— WHAT IS REQUIRED —
Every entry is to be returned exactly as it stands; the pictures are to be dropped.

Stored items:
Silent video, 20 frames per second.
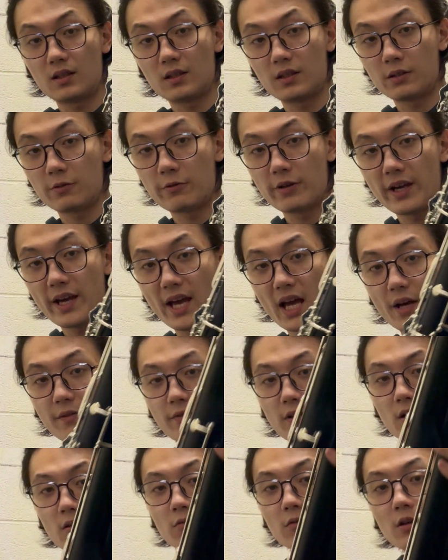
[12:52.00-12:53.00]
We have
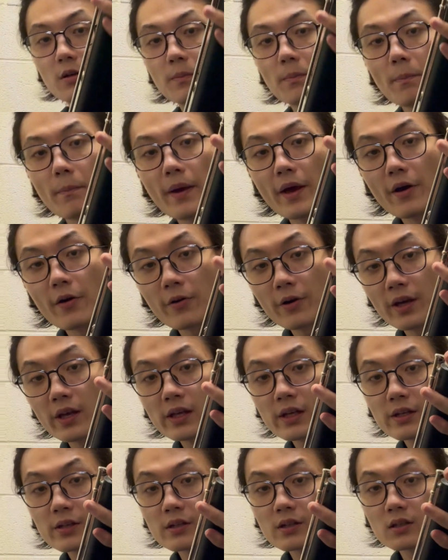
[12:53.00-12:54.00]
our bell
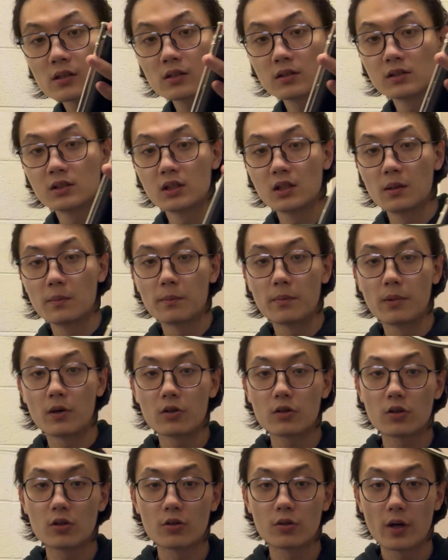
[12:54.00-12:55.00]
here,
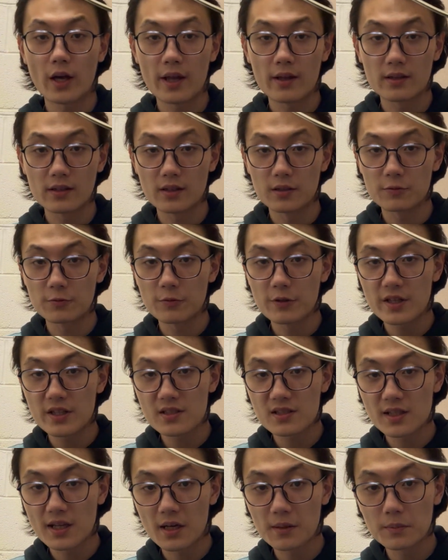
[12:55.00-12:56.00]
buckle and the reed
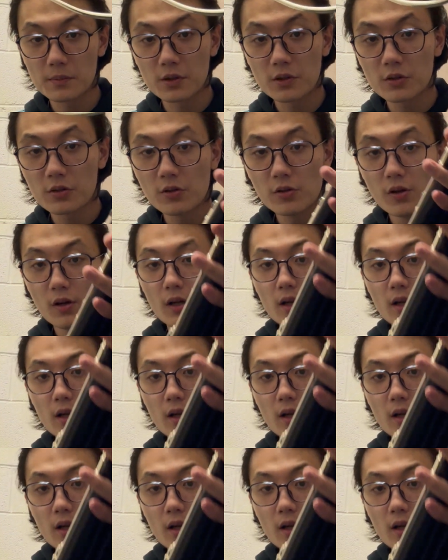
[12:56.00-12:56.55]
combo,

— TASK ANSWER —
Silent video, 20 frames per second.
[12:52.00-12:53.00]
We have
[12:53.00-12:54.00]
our bell
[12:54.00-12:55.00]
here,
[12:55.00-12:56.00]
buckle and the reed
[12:56.00-12:56.55]
combo,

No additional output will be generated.